= Balwant Singh Nandgarh =

Indian Sikh leader (died 2024)

Balwant Singh Nandgarh (1943/1944 – 5 January 2024) was an Indian Sikh politician and Jathedar of Takht Sri Damdama Sahib, one of five seats of temporal authority of Sikhism.

Balwant Singh was a farmer in Nandgarh, Bathinda, Punjab, India. In 1997, he became a member of Shiromani Gurdwara Parbandhak Committee (SGPC). According to Gurcharan Singh Tohra, Nandgarh was given ticket to contest elections for SGPC because he was the only applicant to introduce himself as "Khalsa". In 2003, he was made the Jathedar of Takht Sri Damdama Sahib. In 2007, Gurmeet Ram Rahim Singh, head of Dera Sacha Sauda had appeared in an advertisement dressed up as Guru Gobind Singh, 10th Sikh guru. This resulted in widespread clashes between Dera followers and Sikhs. Nandgarh formed a Sikh group called Ek Noor Khalsa Fauj to stop the religious gathering of Dera Sacha Sauda.

==Nanakshahi calendar==
Nandgarh has supported the 2003 version of Nanakshahi calendar, a solar calendar also known as the Mool Nanakshahi Calendar created by Pal Singh Purewal to determine the dates for various Sikh events. In 1999, this calendar was adopted by SGPC, replacing the lunar Bikrami calendar. However, the Nanakshahi calendar created some confusion, as the dates of some festivals such as Holi and Diwali, and birthdays of Guru Nanak and Guru Gobind Singh differed from the corresponding dates in the Bikrami calendar. In 2009, SGPC amended the calendar and fixed the dates of these festivals according to the Bikrami calendar. In 2014–15, according to the amended Nanakshahi calendar, Guru Gobind Singh's birthday fell on 28 December 2014, which overlaps with the martyrdom day of his younger sons. To resolve this, SGPC announced 7 January 2015 as the new date for celebrating Guru Gobind Singh's birthday. Later, SGPC backtracked and re-announced 28 December 2014 as the date for the event. As per the 2003 Nanakshahi calendar, the date of this event was 5 January. Nandgarh asked people to celebrate the event on 5 January. He was supported by various other Sikh organizations which demanded that the 2003 Nanakshahi calendar should be re-implemented.

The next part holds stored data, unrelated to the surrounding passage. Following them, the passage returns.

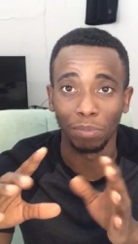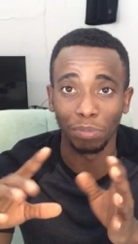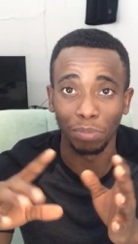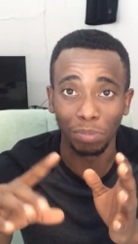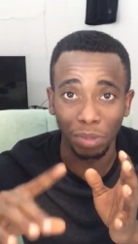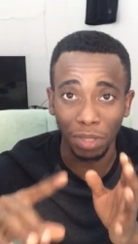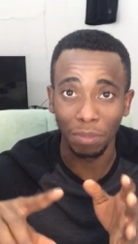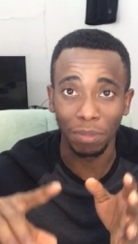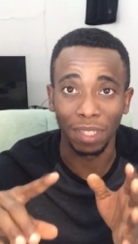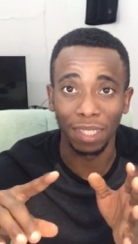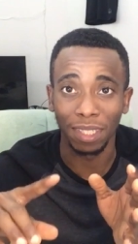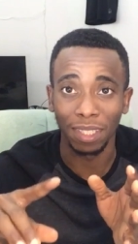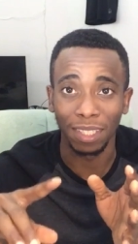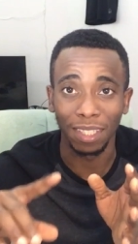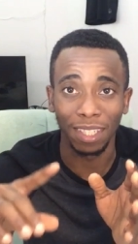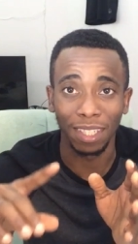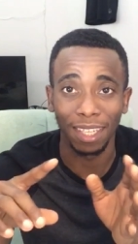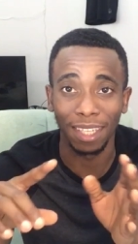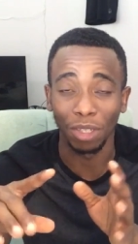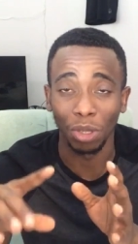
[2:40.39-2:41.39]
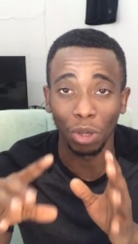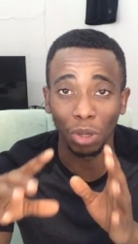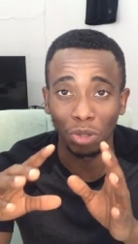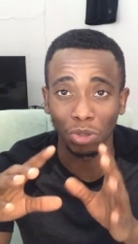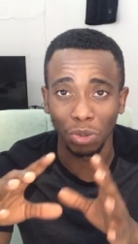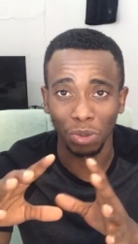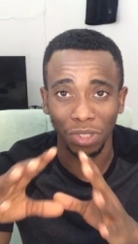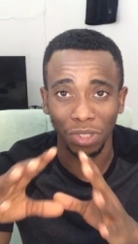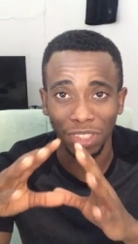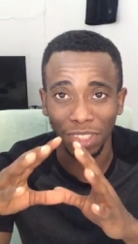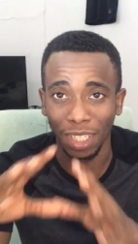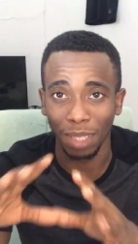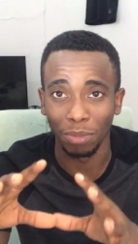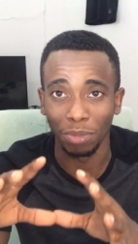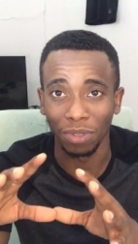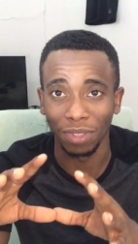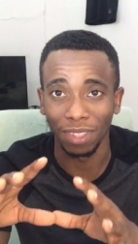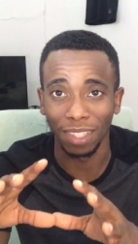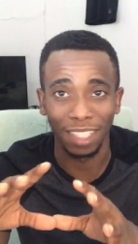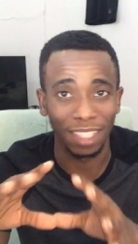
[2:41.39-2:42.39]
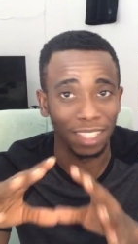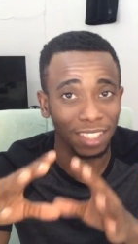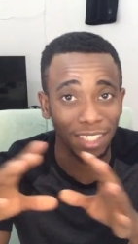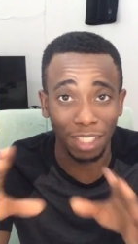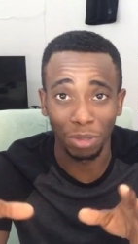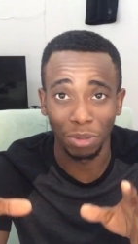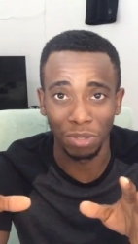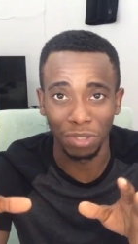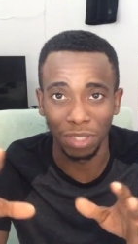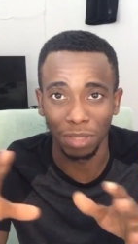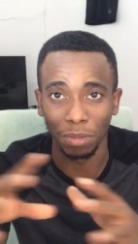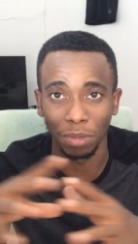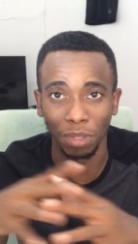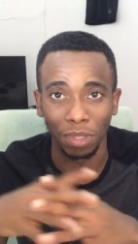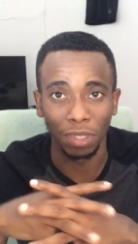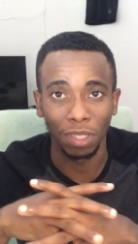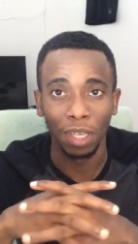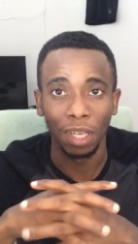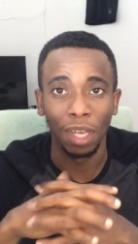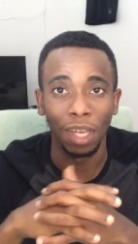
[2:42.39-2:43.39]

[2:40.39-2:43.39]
Premier League and also the Champions League Diego Simeone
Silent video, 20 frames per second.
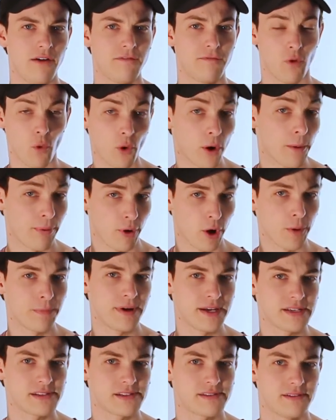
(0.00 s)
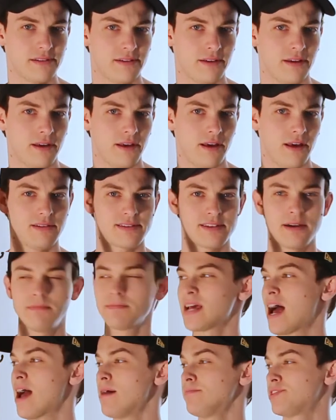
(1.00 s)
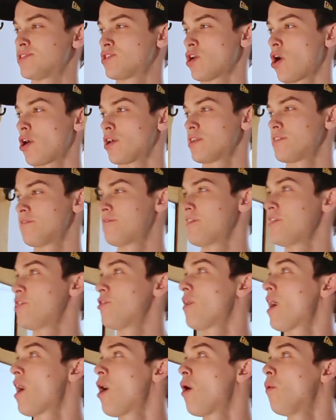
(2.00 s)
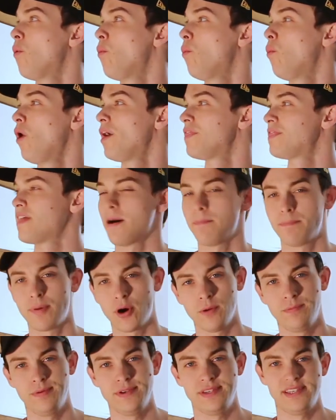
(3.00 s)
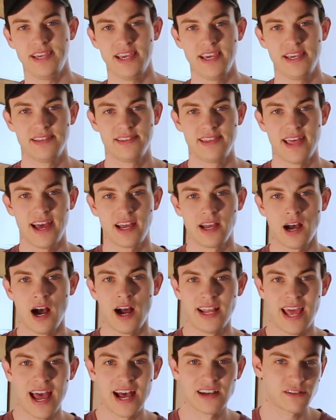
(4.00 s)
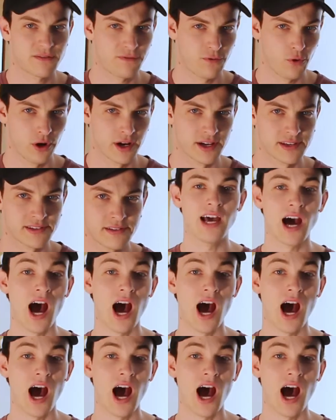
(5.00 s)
for a purpose? Sometimes it's hard to figure out what that purpose is that God has for us.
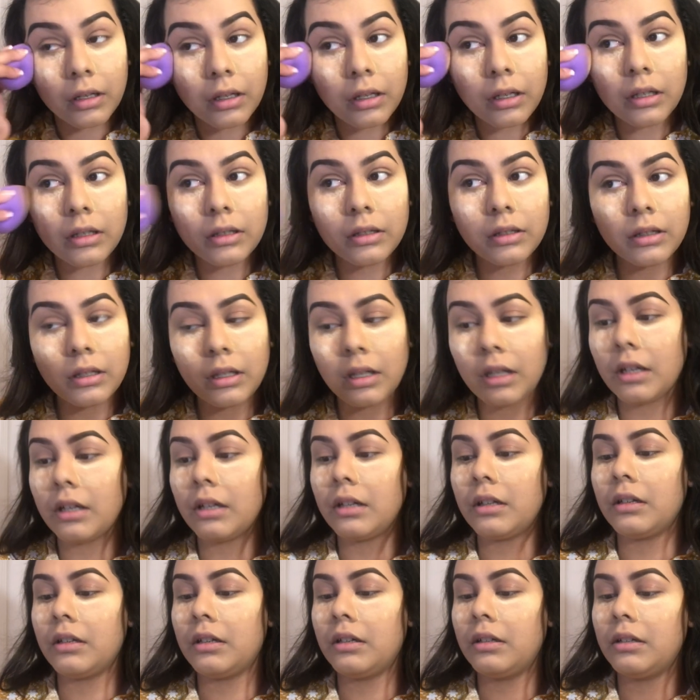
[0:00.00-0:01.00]
and
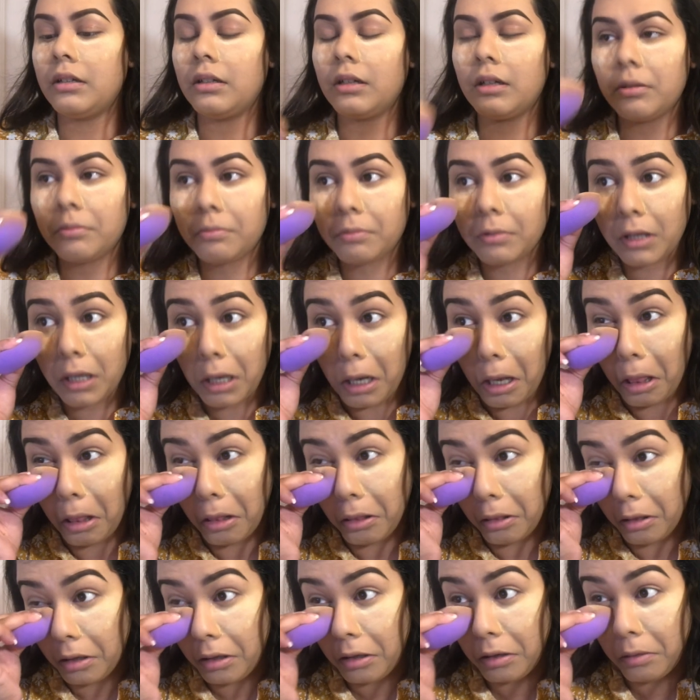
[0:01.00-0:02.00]
then apply a
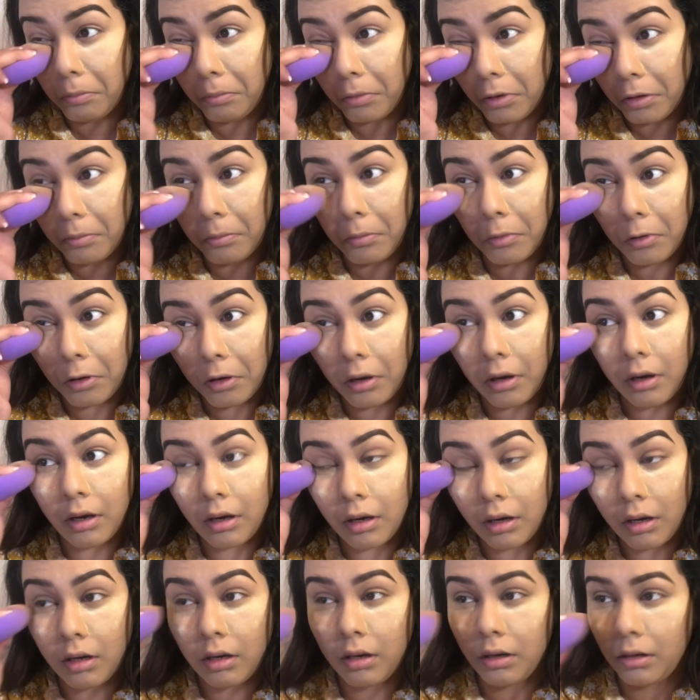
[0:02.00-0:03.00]
little bit more
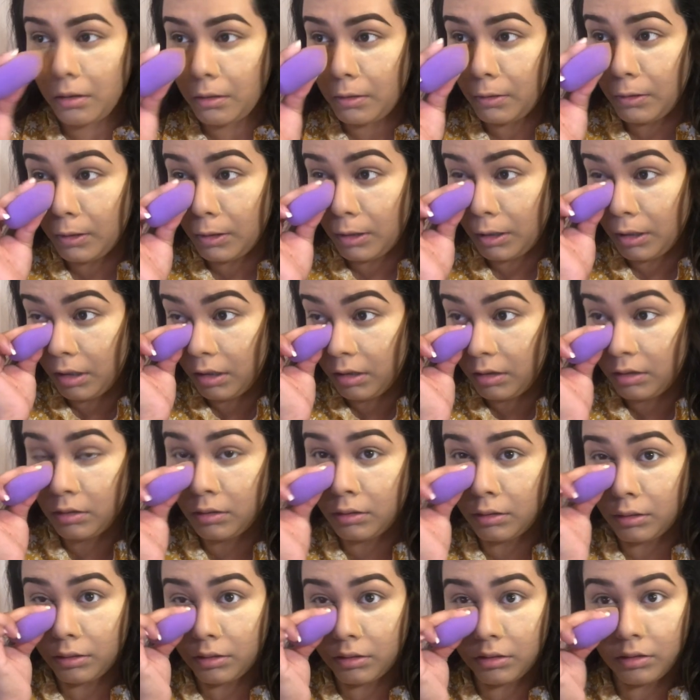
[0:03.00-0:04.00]

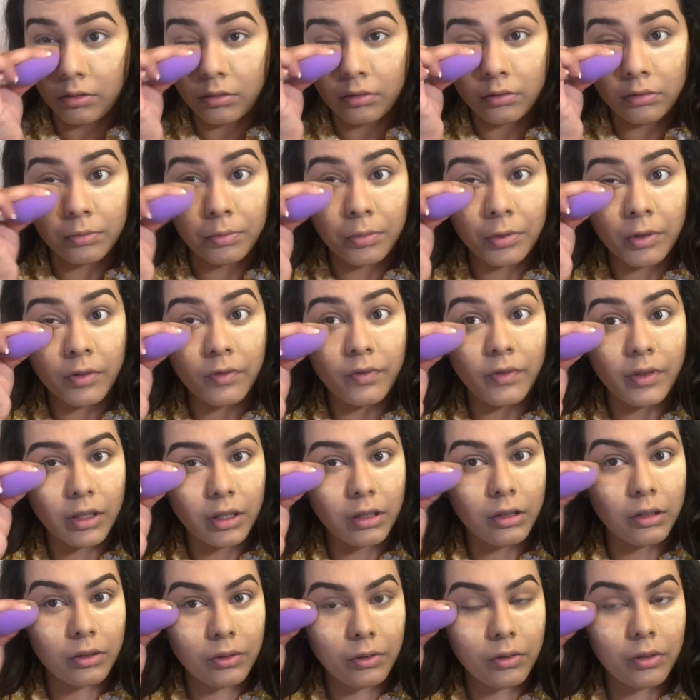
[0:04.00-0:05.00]
just to
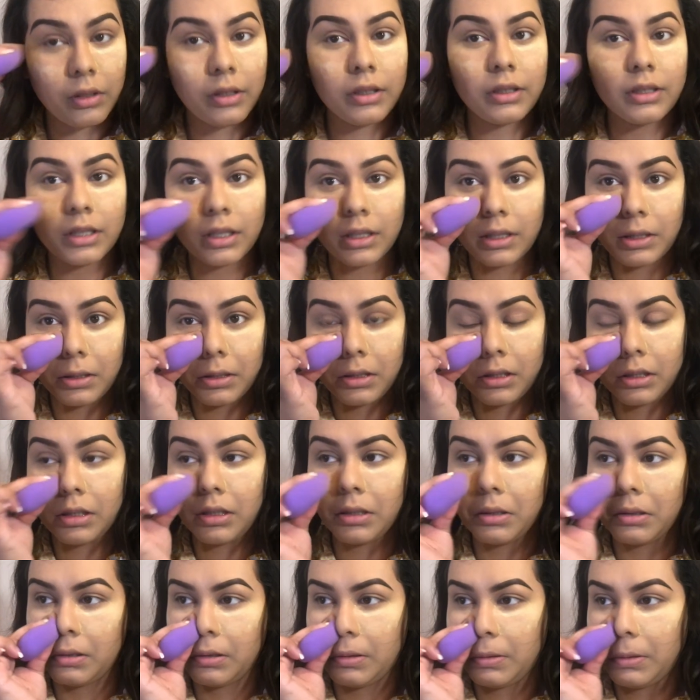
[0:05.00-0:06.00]
prevent creases.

Nandgarh's support was seen as going against the SGPC and the ruling party of Punjab Shiromani Akali Dal. In 2011, the Nanakshahi calendar had been released by Ek Noor Khalsa Fauj under the patronage of Nandgarh. On 17 January 2015, Nandgarh was removed from the office of Jathedar by the SGPC. According to SGPC president Avtar Singh Makkar, Nandgarh had violated the Sikh Rehat Maryada (religious code of conducts) and disobeyed certain decisions made by SGPC. Several Sikh organizations such as Dal Khalsa, Shiromani Akali Dal (Amritsar), and Delhi Sikh Gurdwara Management Committee criticized the manner in which Nandgarh was removed from his post.

Nandgarh died on 5 January 2024, at the age of 80.